Records from a dataset
-- -- --
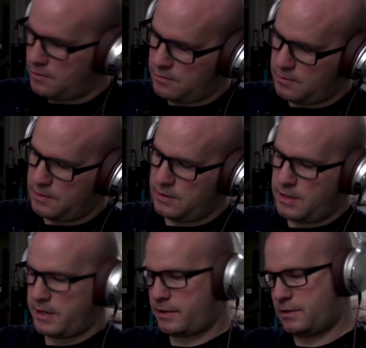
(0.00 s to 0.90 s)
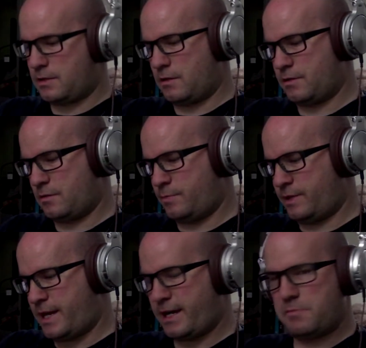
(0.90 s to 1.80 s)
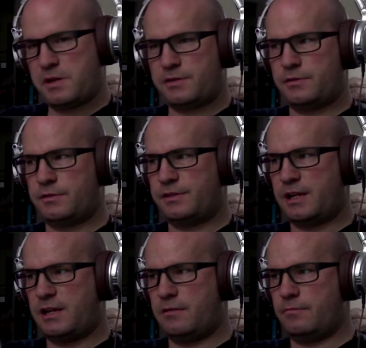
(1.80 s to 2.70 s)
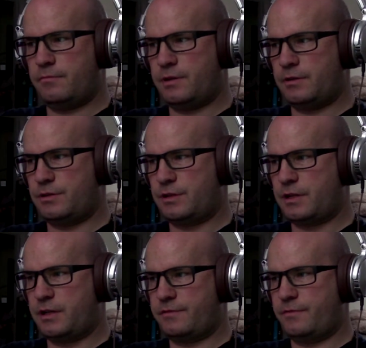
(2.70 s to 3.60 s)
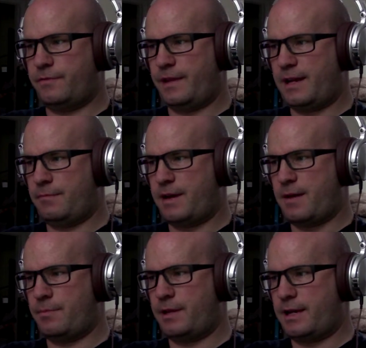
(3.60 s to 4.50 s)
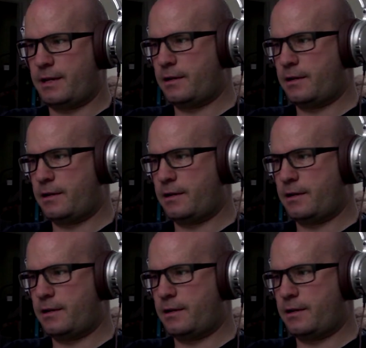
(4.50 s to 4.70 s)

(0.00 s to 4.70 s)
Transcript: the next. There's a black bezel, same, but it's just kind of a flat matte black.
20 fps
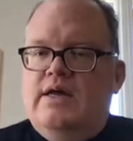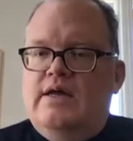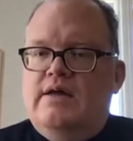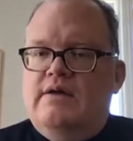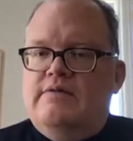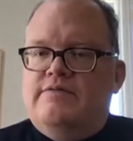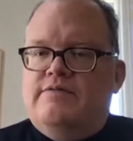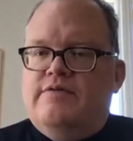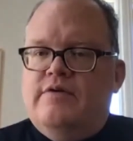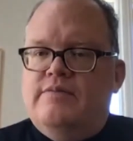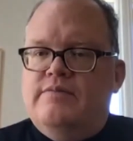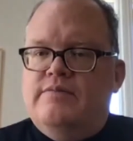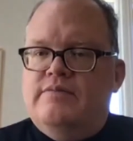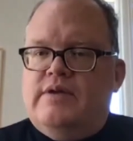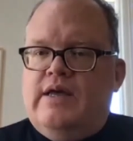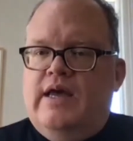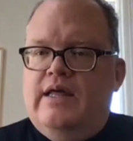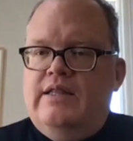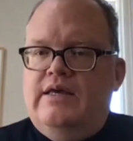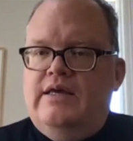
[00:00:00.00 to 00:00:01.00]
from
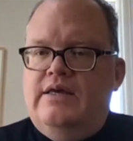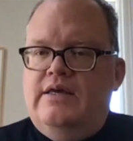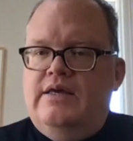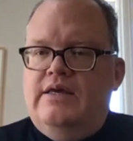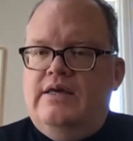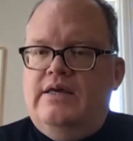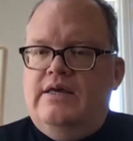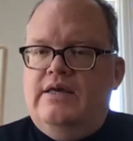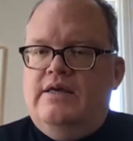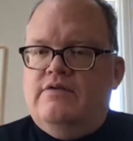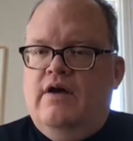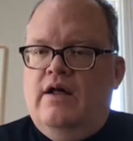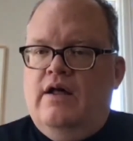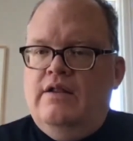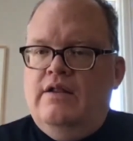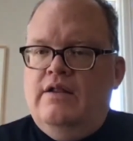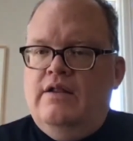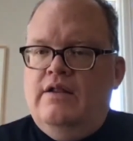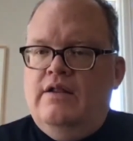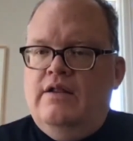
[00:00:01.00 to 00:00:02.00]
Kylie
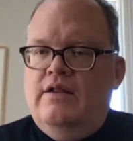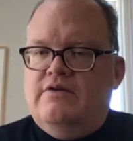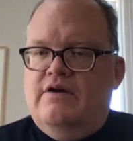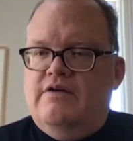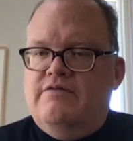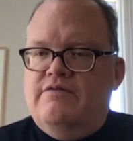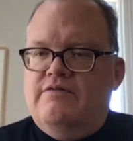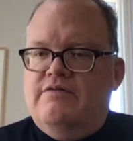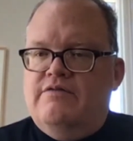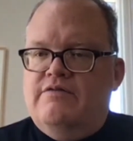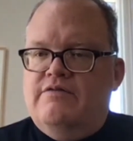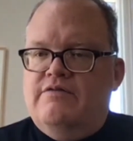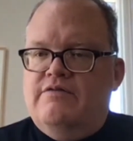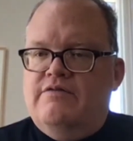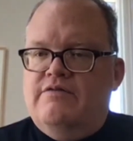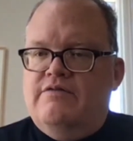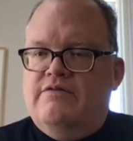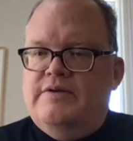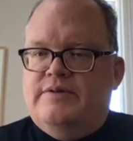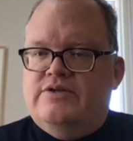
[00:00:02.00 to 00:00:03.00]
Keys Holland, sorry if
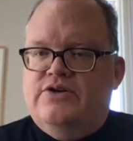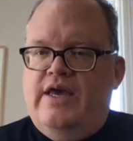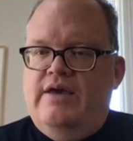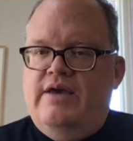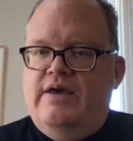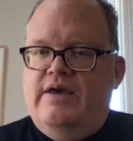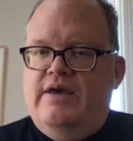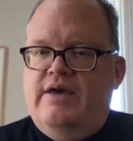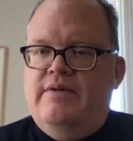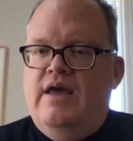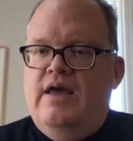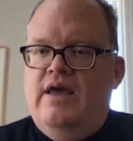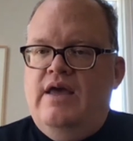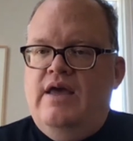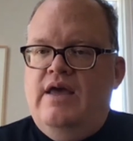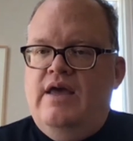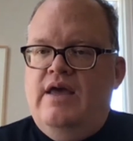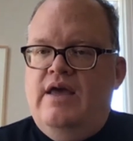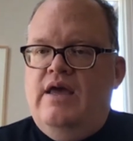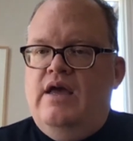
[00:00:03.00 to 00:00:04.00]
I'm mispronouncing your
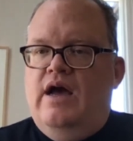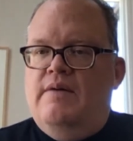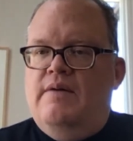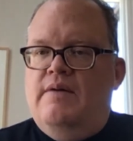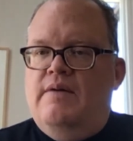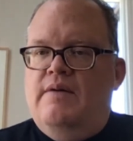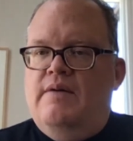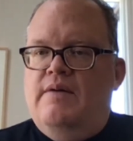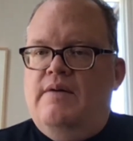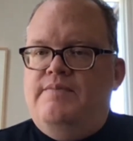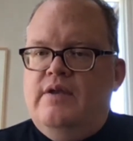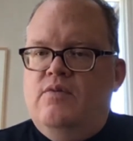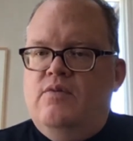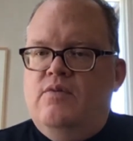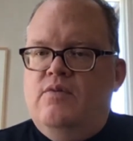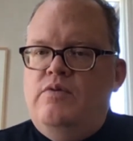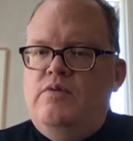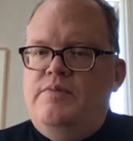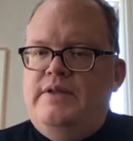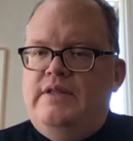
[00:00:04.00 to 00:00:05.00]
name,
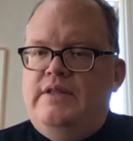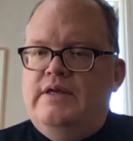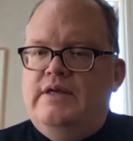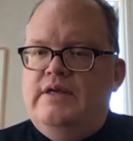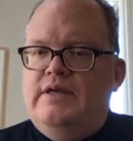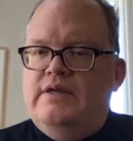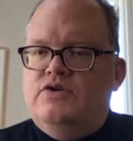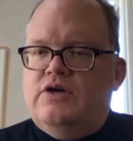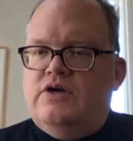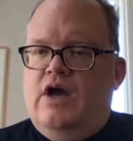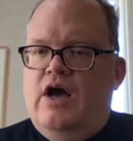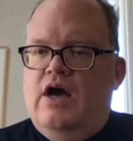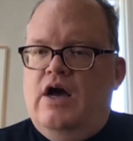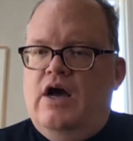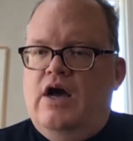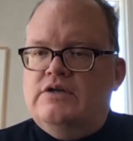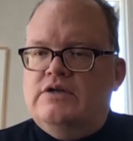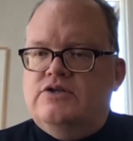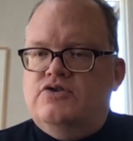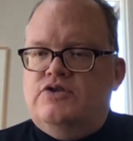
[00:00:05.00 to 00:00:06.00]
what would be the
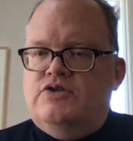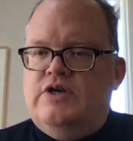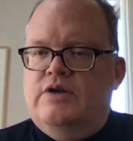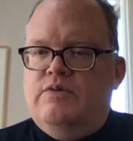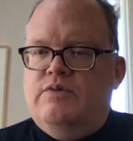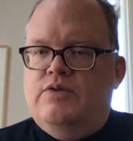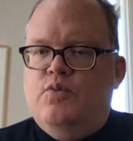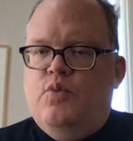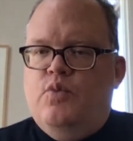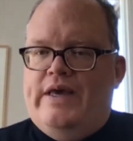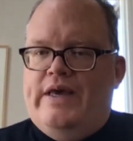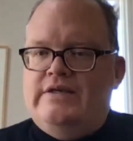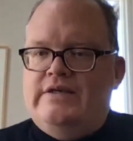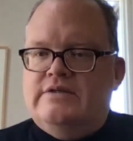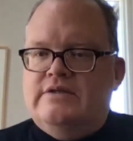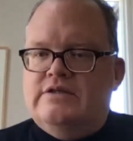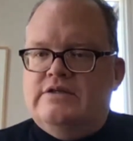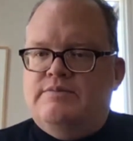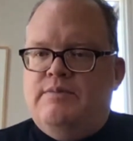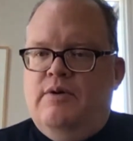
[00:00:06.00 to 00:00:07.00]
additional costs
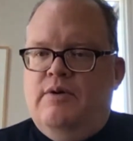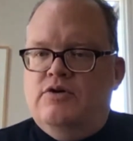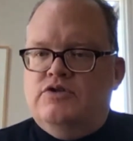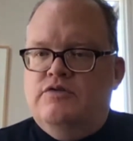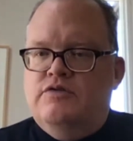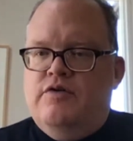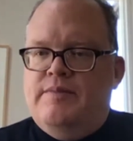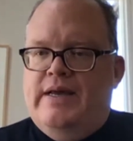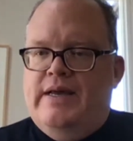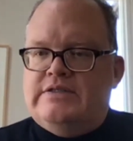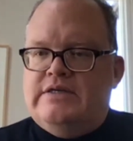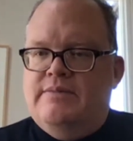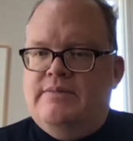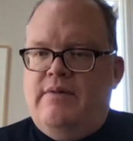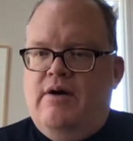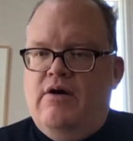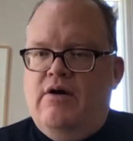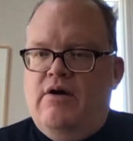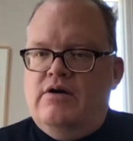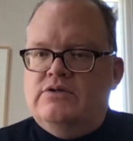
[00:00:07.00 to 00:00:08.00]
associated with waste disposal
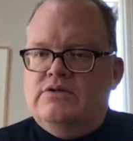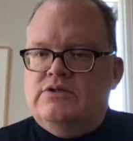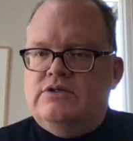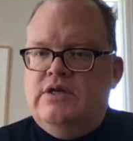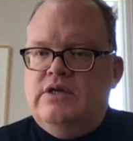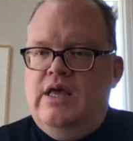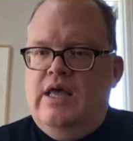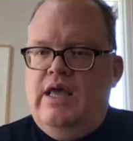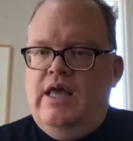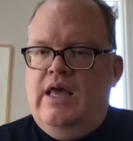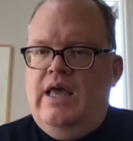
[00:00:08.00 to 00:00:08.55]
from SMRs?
-- -- --
Your answer must consist only of the lines from the one containing "[00:00:00.00 to 00:00:01.00]" through the end of the entries, restated word for word, with no pictures.

[00:00:00.00 to 00:00:01.00]
from
[00:00:01.00 to 00:00:02.00]
Kylie
[00:00:02.00 to 00:00:03.00]
Keys Holland, sorry if
[00:00:03.00 to 00:00:04.00]
I'm mispronouncing your
[00:00:04.00 to 00:00:05.00]
name,
[00:00:05.00 to 00:00:06.00]
what would be the
[00:00:06.00 to 00:00:07.00]
additional costs
[00:00:07.00 to 00:00:08.00]
associated with waste disposal
[00:00:08.00 to 00:00:08.55]
from SMRs?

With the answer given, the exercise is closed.